Indy Racing League: Walker Racing cut ties with Sarah Fisher, the third woman to race in the Indianapolis 500 and one of the rising stars in the Indy Racing League. ``Sarah wishes to drive in the Indy Racing League and, currently, we have not raised the full season sponsorship for the IRL,'' team owner Derrick Walker said Monday. ``Sarah had requested to be allowed to pursue other opportunities, and we have agreed to release her from her obligations to the team to allow her to do that.'' At 19, Fisher became the youngest person to compete in the IRL when she raced in the 1999 season finale at Texas Motor Speedway for Team Pelfrey. She joined Walker Racing the next season and earned almost $1.04 million in her next 21 IRL starts.

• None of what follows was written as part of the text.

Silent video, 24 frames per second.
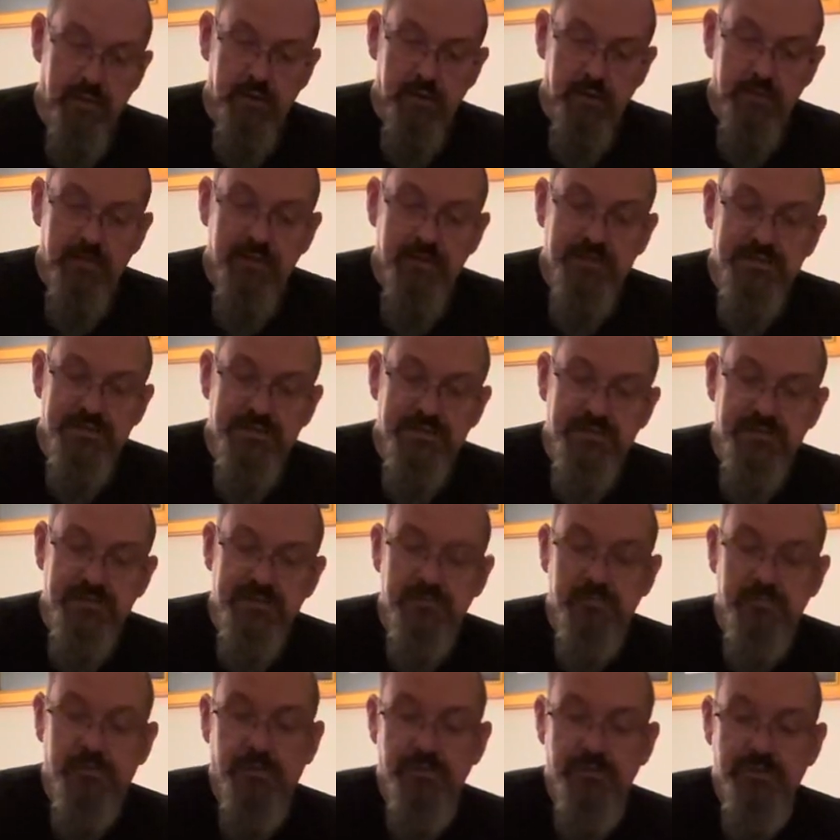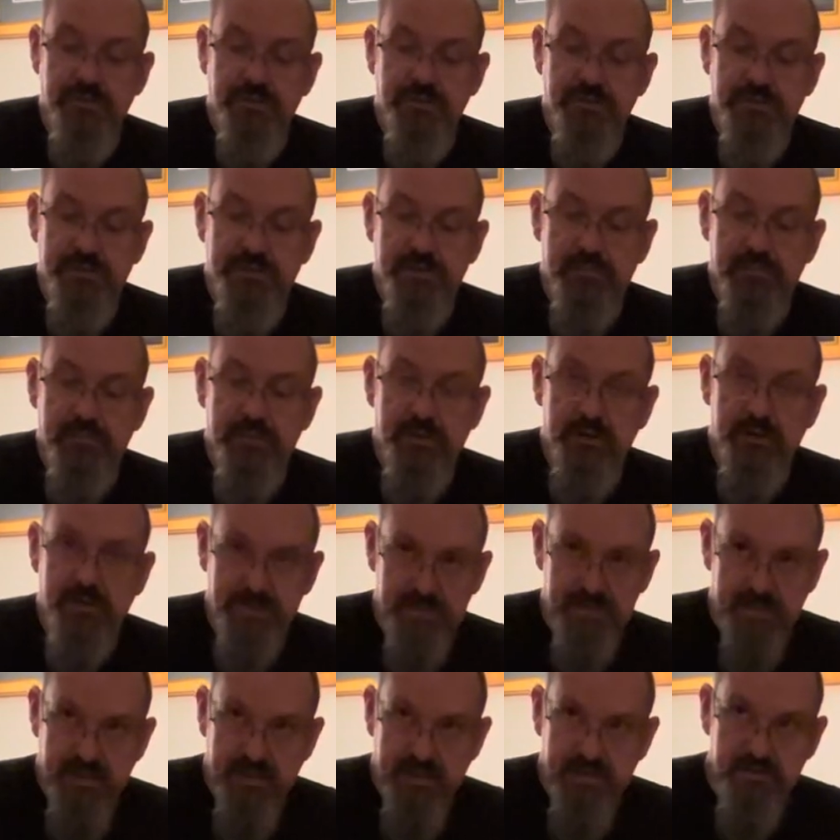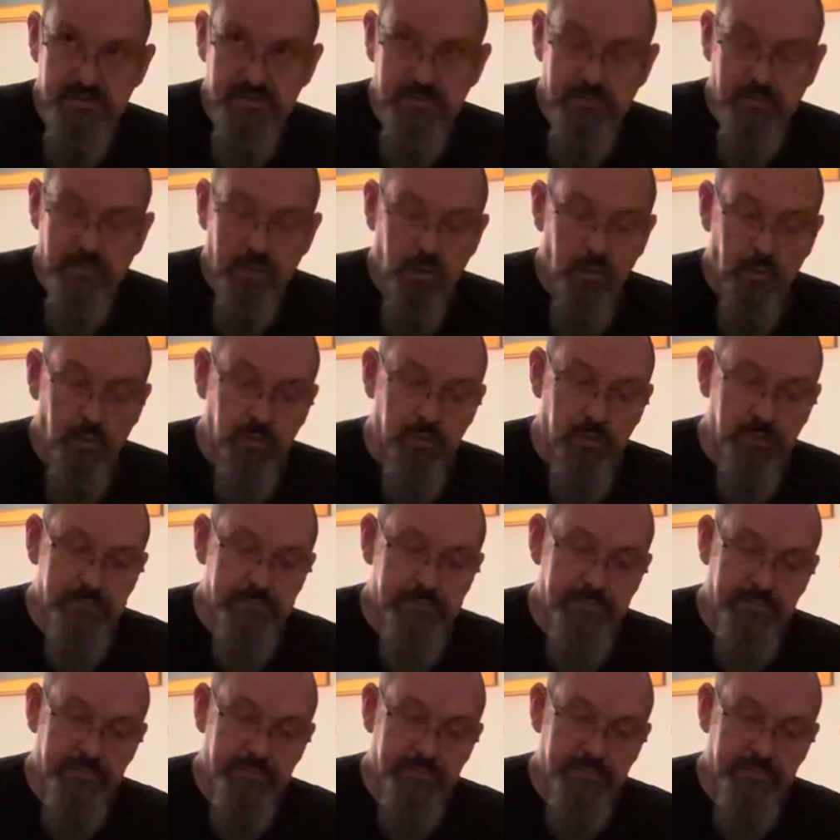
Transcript: "This isn't a monster," said Percy, "it's a mole."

``During the time I was there, Walker Racing almost became a second family for me,'' Fisher said. ``But we haven't been racing in the IRL this season and that is what I need to do.'' Fisher, who began racing sprint cars while she was in high school in Ashville, Ohio, was 31st in her Indy 500 starts in 2000 and '01. ``I learned an enormous amount during my time at Walker Racing and I will always be grateful to Derrick for that,'' Fisher said.
Fisher's best finish - and the best by a woman in Indy-car history - was second in the 2001 season-opening race in Homestead, Fla. Fans voted her the IRL's most popular driver last season. Walker Racing, based in Indianapolis, was the first team to compete simultaneously in the IRL and the rival CART FedEx Series. The team currently competes in CART with driver Tora Takagi. However, two cars that might have gone to Fisher have been entered in the May 26 Indy 500 with no drivers listed. The only other women in the Indianapolis 500 were Janet Guthrie (1977-79) and Lyn St. James (1992-97 and 2000).
NASCAR: Travis Carter has no intention of leaving stock car racing. ``I've been in this sport for more than 30 years and racing is what I do,'' the longtime NASCAR crew chief and car owner said Friday. ``I still have a lot of work to do here and my main focus is to pursue sponsors and fight to survive.'' Haas-Carter Motorsports suspended racing operations for NASCAR's top circuit. because of the bankruptcy filing by primary sponsor Kmart before the Daytona 500.